Friday, January 30, 2026

Keyword Spotting on ESP32-C3-Lyra V2 Using ESP-IDF

ESP32-C3 Keyword Spotting (TFLite Micro micro_speech) with Onboard Mic (ADC)

ESP32-C3 Keyword Spotting (“Yes/No”) with TFLite Micro micro_speech using the Onboard Mic (ADC)

This post documents how to run TensorFlow Lite for Microcontrollers (TFLM) (now branded as LiteRT for Microcontrollers) keyword spotting example (micro_speech) on an ESP32-C3 board, and how to adapt the example to use the onboard analog microphone routed through the ESP32-C3 ADC. To set up the ESP32-C3-lyra V2, see this post: Hello World on ESP-32-C3-Lyra V2.0

Environment / Versions

  • Target board: ESP32-C3 (ESP32-C3-Lyra)
  • ESP-IDF version: v6.x (or v6.0-dev)
  • Example project: esp-tflite-micro:micro_speech (keyword spotting “yes/no”)
Note (ESP-IDF v6+): ESP-IDF v6 removed the legacy ADC header (driver/adc.h) and renamed some ADC attenuation enums. The ADC code below reflects those v6+ changes.

Command Log

1) Load the ESP-IDF environment

. $HOME/esp/esp-idf/export.sh

2) Create a new project from the micro_speech example

cd ~
idf.py create-project-from-example "espressif/esp-tflite-micro=1.3.0:micro_speech"
mv ~/micro_speech ~/keyword_spotting_tflm

3) Set the target to ESP32-C3

cd ~/keyword_spotting_tflm && idf.py set-target esp32c3

4) Install/verify ESP-IDF tools for ESP32-C3 (v6+ toolchain)
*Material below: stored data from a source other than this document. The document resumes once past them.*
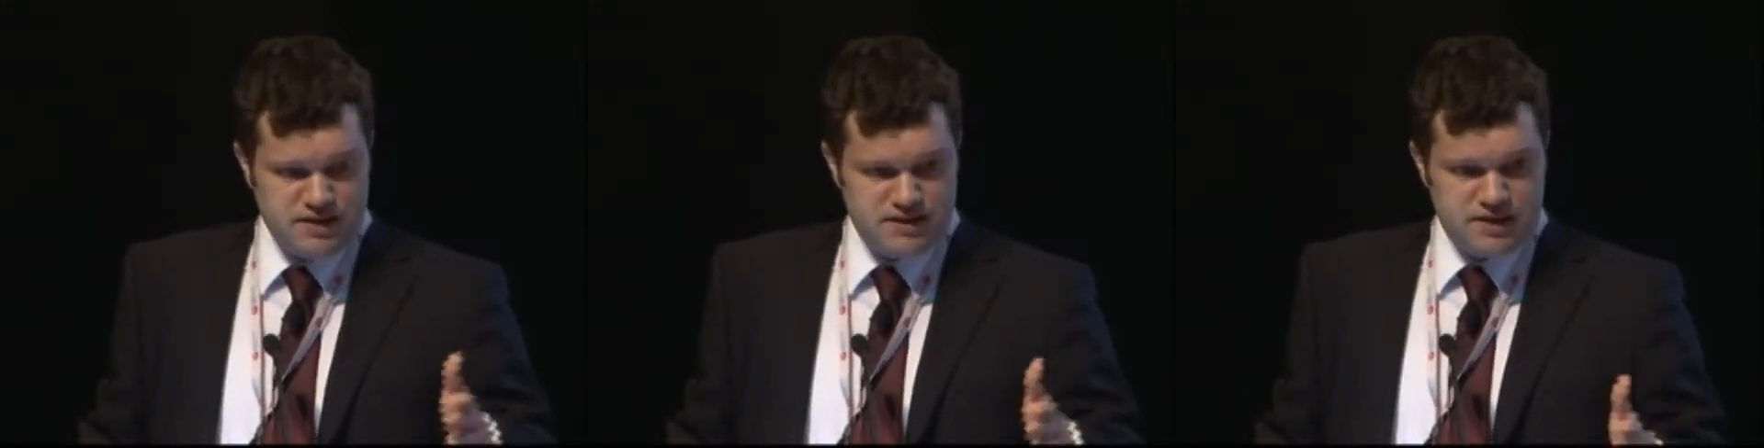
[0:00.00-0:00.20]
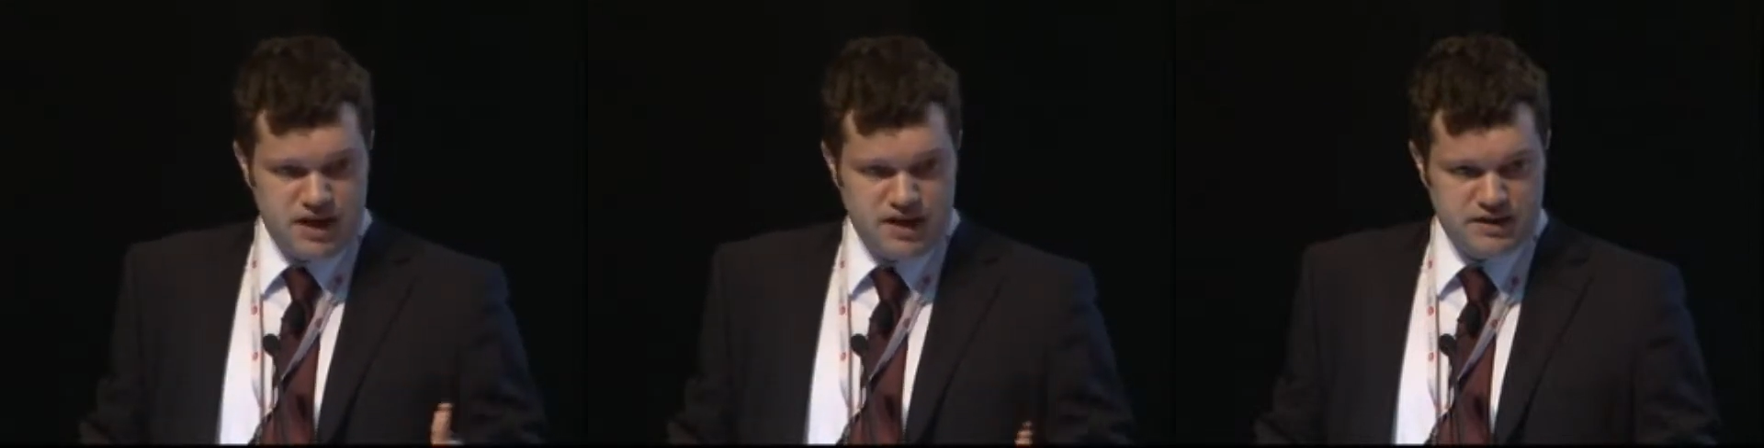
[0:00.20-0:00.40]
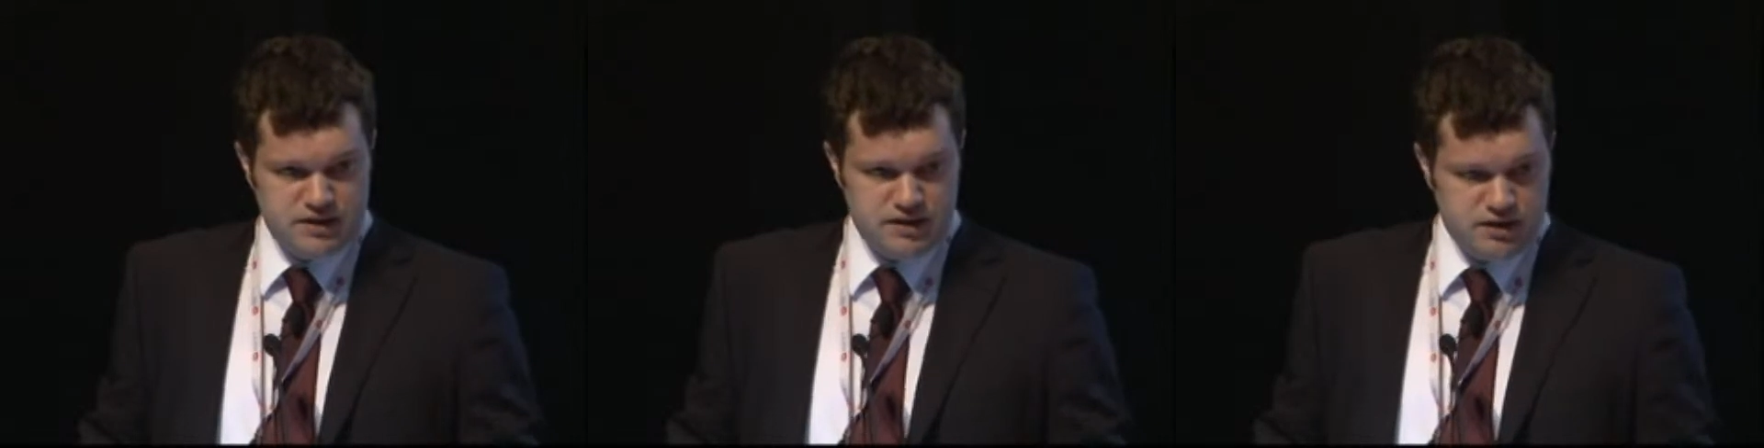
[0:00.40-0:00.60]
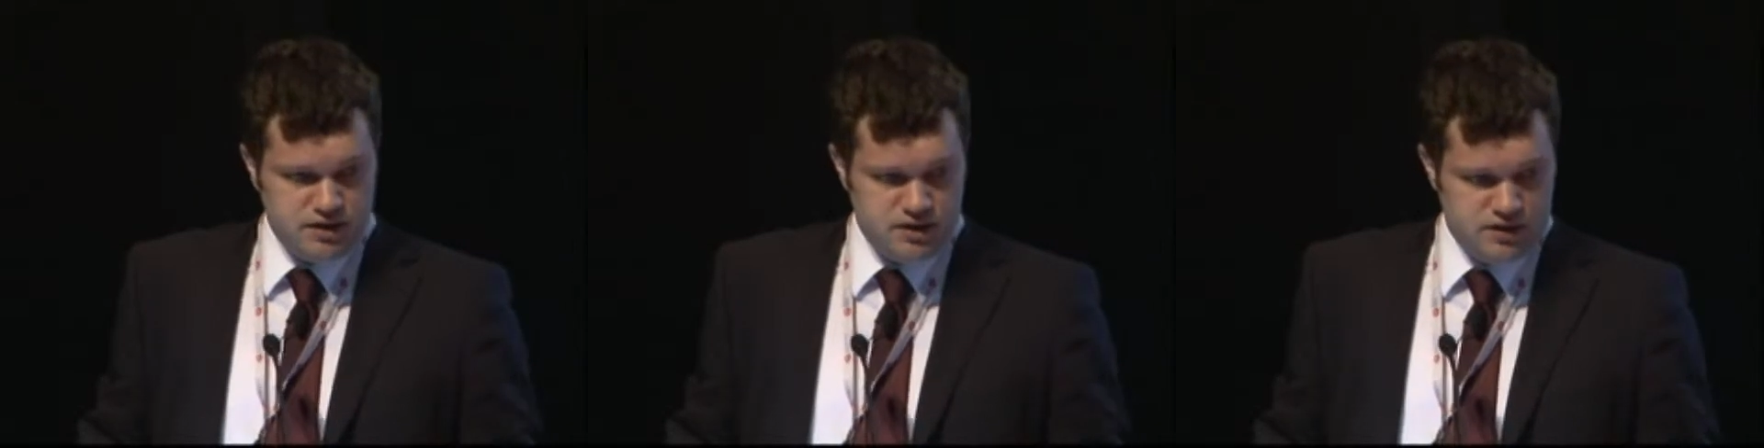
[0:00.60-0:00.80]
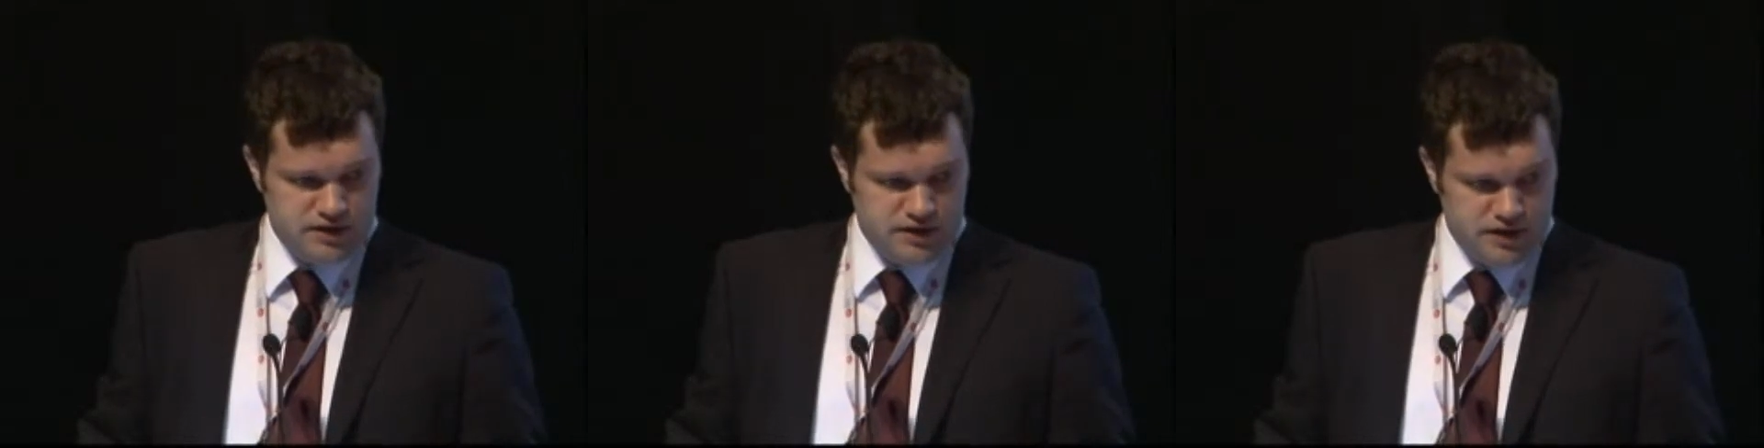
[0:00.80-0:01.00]
side
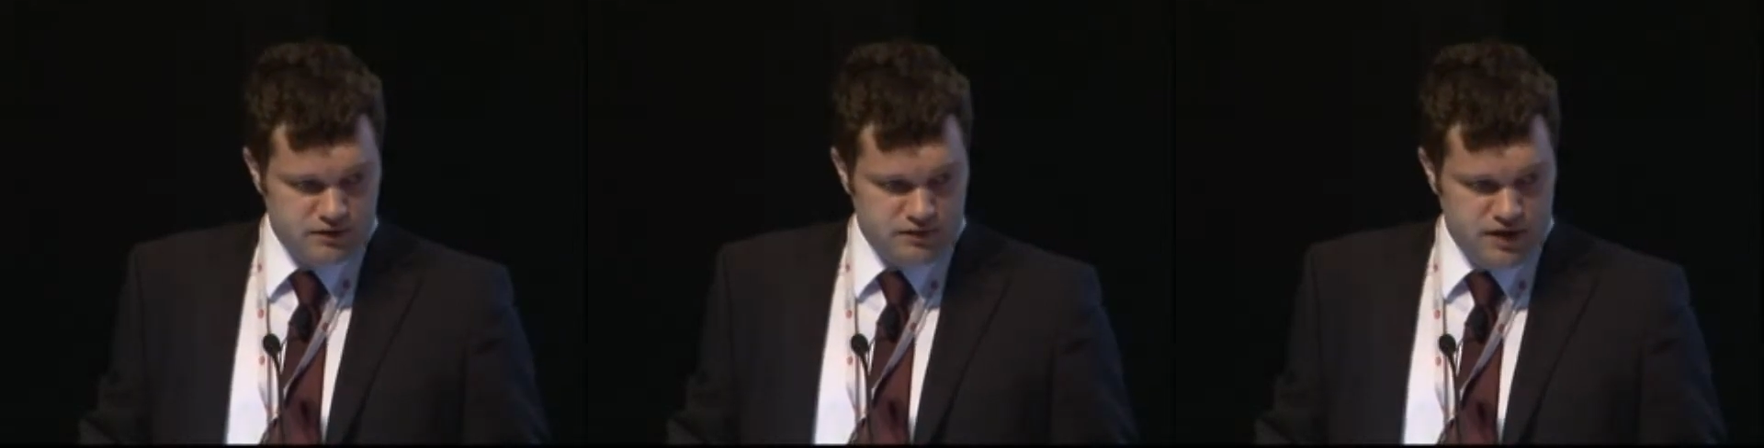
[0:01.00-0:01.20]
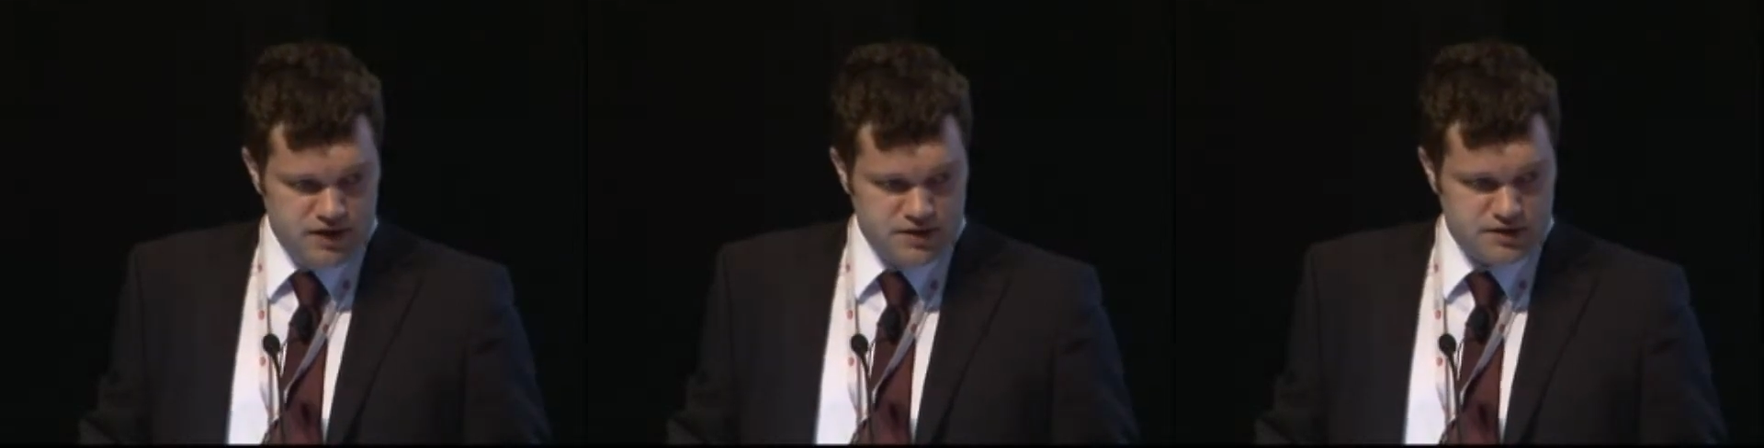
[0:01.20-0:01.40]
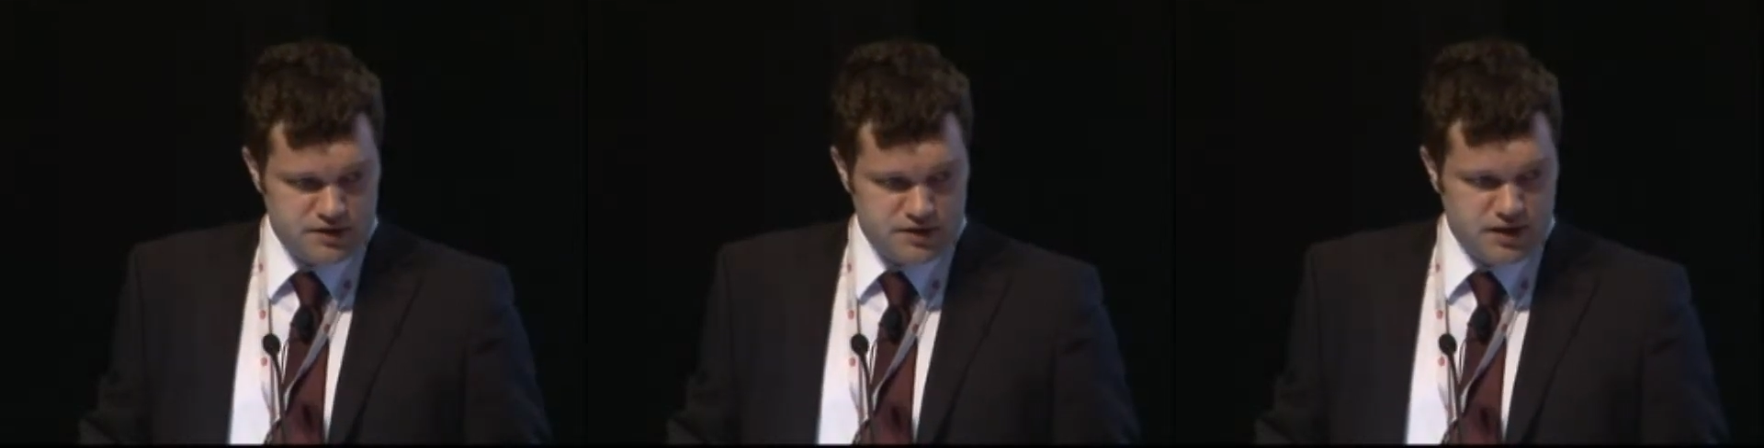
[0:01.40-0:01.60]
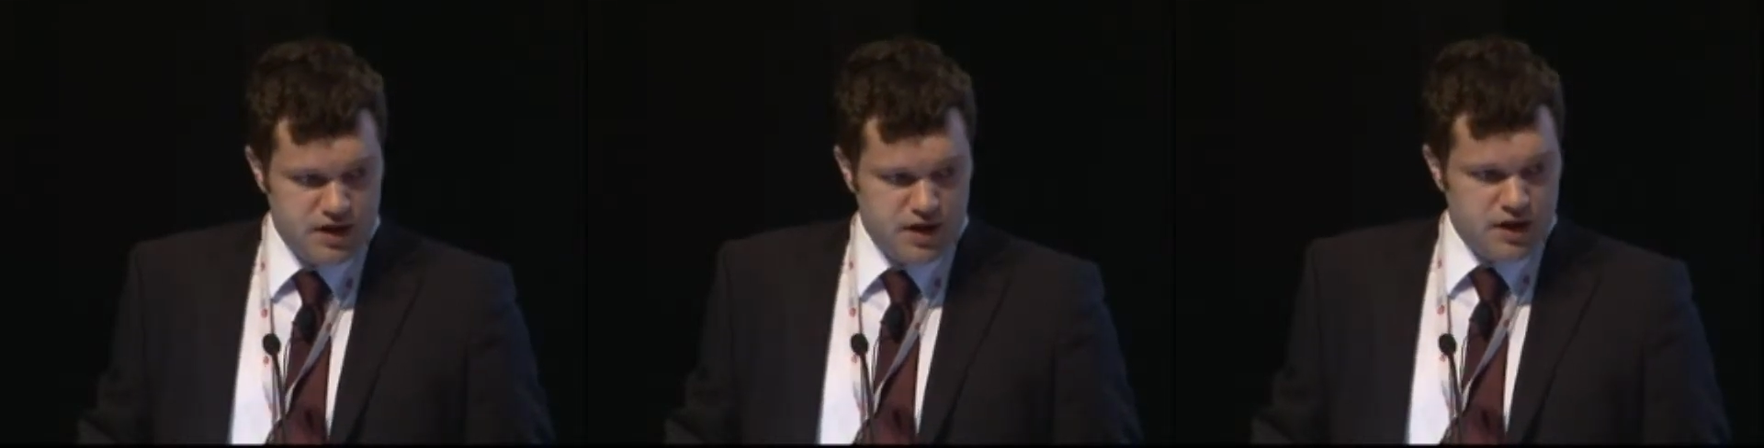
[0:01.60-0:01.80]
regulation.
python3 $IDF_PATH/tools/idf_tools.py install --targets esp32c3
. $HOME/esp/esp-idf/export.sh

5) Build

cd ~/keyword_spotting_tflm && idf.py build

6) Flash and open the serial monitor

cd ~/keyword_spotting_tflm && idf.py -p /dev/ttyUSB0 flash monitor
Exit the monitor: Press Ctrl + ]

Troubleshooting

Issue: Default example tried I2S and failed

The upstream micro_speech project’s audio capture path attempted to configure I2S pins (I2S microphone). On this setup, we used the onboard mic through ADC instead. The following error occurs:

E (...) i2s_set_pin(...): bck_io_num invalid
E (...) TF_LITE_AUDIO_PROVIDER: Error in i2s_set_pin

Fix: Switch audio capture from I2S to ADC continuous sampling

Key points of the ADC implementation:

  • Use esp_adc/adc_continuous.h continuous mode to sample at 16 kHz.
  • Convert 12-bit unsigned ADC samples into signed 16-bit PCM-like samples centered around mid-scale.
  • Write samples into the existing ring buffer so the model’s GetAudioSamples() continues to work.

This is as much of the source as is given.